The tug-of-war messages:
“If you hate ICE, this video proves they are guilty of cold-blooded murder.”
“If you support ICE, this video proves the agent acted in self-defense.”
“If you hate ICE, this video proves they are guilty of cold-blooded murder.”
“If you support ICE, this video proves the agent acted in self-defense.”
And on and on and on and on.
This is why I was primed to hear a voice of non-partisan reason in Ron DeSantis, stating what seemed to me to be the obvious truth: that Renee Good, while provocative, was not trying to run over anyone, was justified in trying to get away from an armed man trying to pull her out of her car, and was, therefore, wrongfully killed.
Our messy real world does not comport with the superficial demands of an insatiable, tribal algorithm. The pundits who weighed into the algorithm with takes so fast they seemed simultaneous to the event itself should have lost all credibility for their irresponsible rashness. But it seems the pundits who instantly decried that Renee Good was using her Honda Pilot—its glove compartment stuffed with kids’ toys—as a deadly weapon still have their jobs punditting. Credibility is in the eye of the beholder, and the beholders are mostly political partisans who seek out information curated to confirm their priors.

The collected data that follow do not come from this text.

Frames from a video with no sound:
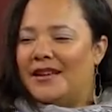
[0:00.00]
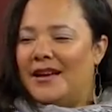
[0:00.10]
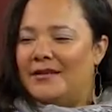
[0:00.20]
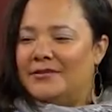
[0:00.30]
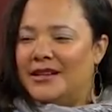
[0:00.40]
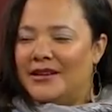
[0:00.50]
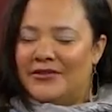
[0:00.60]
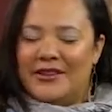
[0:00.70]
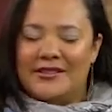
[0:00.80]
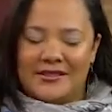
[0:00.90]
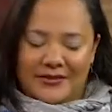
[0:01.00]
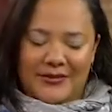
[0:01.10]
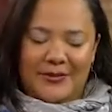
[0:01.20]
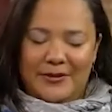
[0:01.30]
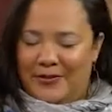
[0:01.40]
a candid conversation,
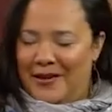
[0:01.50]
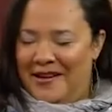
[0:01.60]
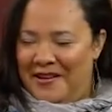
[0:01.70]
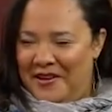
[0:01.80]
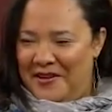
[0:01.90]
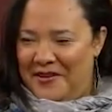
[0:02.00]
she advised,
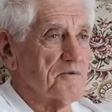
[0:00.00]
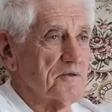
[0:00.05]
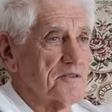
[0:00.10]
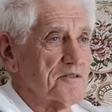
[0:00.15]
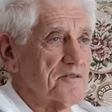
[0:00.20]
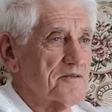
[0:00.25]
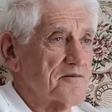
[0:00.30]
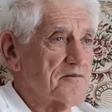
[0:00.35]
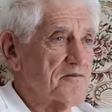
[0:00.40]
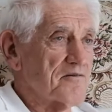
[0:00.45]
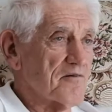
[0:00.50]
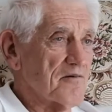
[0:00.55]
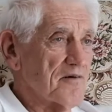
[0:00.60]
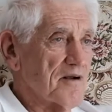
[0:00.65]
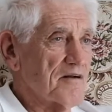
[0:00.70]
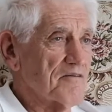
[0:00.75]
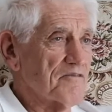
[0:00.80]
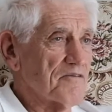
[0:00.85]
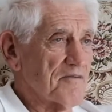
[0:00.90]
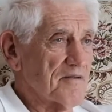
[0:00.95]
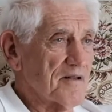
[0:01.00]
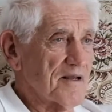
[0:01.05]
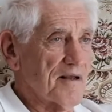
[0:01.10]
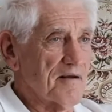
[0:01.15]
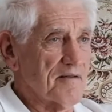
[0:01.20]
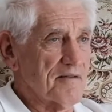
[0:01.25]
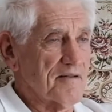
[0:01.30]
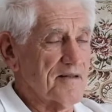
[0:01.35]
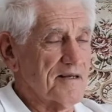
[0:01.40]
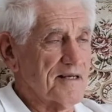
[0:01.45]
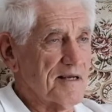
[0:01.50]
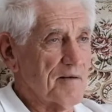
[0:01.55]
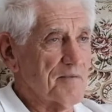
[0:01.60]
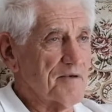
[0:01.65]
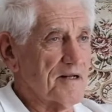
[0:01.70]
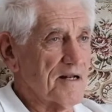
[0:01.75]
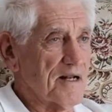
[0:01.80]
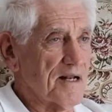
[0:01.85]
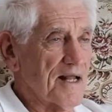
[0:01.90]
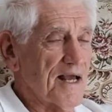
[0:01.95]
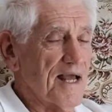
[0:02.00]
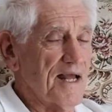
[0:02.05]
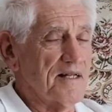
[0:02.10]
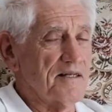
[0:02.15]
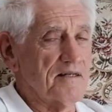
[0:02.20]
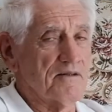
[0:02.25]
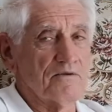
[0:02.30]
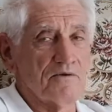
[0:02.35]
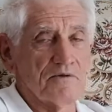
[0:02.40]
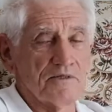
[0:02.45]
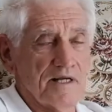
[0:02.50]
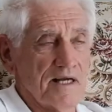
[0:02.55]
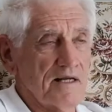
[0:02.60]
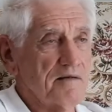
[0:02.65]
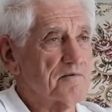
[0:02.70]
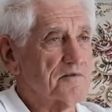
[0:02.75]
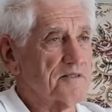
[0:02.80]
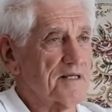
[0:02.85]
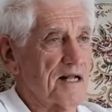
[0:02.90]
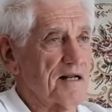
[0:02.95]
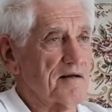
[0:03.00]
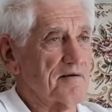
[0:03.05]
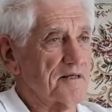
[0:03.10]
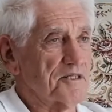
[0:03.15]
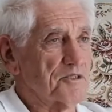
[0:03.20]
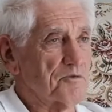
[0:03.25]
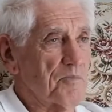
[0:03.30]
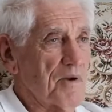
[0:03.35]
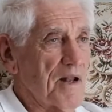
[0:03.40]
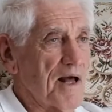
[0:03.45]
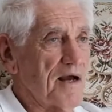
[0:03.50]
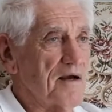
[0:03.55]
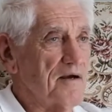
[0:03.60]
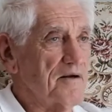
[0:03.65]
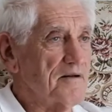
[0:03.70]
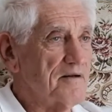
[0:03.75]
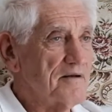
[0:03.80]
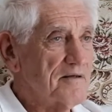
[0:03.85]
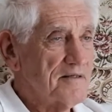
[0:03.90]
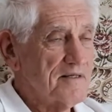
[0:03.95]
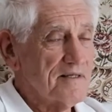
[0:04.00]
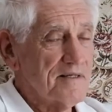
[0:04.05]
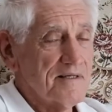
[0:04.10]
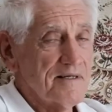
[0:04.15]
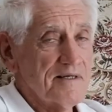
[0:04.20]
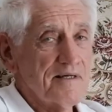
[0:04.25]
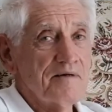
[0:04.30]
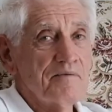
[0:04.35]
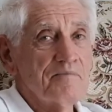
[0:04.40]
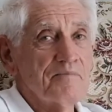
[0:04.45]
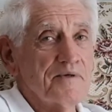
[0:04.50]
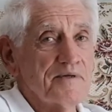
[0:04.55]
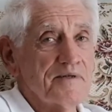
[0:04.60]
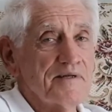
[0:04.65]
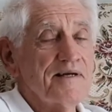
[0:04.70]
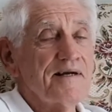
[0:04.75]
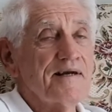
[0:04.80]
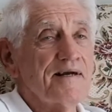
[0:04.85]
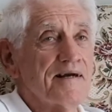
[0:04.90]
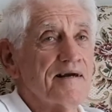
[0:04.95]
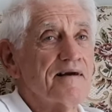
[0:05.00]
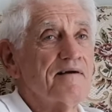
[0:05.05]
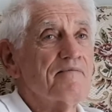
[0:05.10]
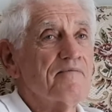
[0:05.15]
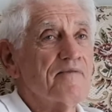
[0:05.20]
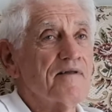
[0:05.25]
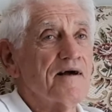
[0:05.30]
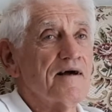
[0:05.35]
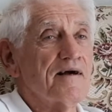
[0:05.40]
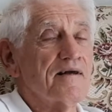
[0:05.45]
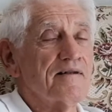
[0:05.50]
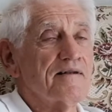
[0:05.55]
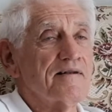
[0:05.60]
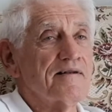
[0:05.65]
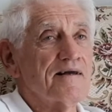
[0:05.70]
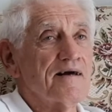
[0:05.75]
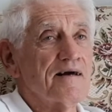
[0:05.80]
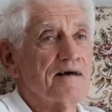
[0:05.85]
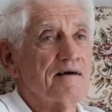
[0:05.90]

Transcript: was dreadful. I think coming to land, you thought your head was going to explode. But yeah, and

I was, I now realize, distraught by the indecency of what I was seeing and looking for decency to reassert itself. Decency is a thing we all know when we see it. It is not interested in a competition for attention or prestige. Decency is offering condolences to the mourners, even when you did not like the person they are mourning. It is waiting your turn in line when you are in a rush, holding the door open for a slow-moving person, helping to pick up a mess of groceries spilt on the sidewalk, getting to a meeting late because you stopped to help pull someone’s car out of a ditch.
Our sense-making figures in the media have a still higher bar for decency. They are called on to have the courage to tell the people the truth even when the truth contradicts the beliefs of their tribe. They are called on to at least acknowledge that posses of trigger-happy men do not belong in American neighborhoods.
Very few of them are meeting this bar. (One notable exception was Geraldo Rivera, who spoke out forcefully and clearly on NewsNation against anyone who would “spin” the facts of what happened to Renee Good into an act of domestic terrorism.)
We hear a lot these days about George Orwell. Ironically, he enjoys evergreen relevancy not because he was not concerned with promoting anti-fascism or socialism, per se, but because he was concerned with promoting the best in human nature against the partisan instinct that is poisoning our democracy. Five years before the publication of “1984,” he wrote this: “Either power politics must yield to common decency, or the world must go spiralling down into a nightmare into which we can already catch some dim glimpses.”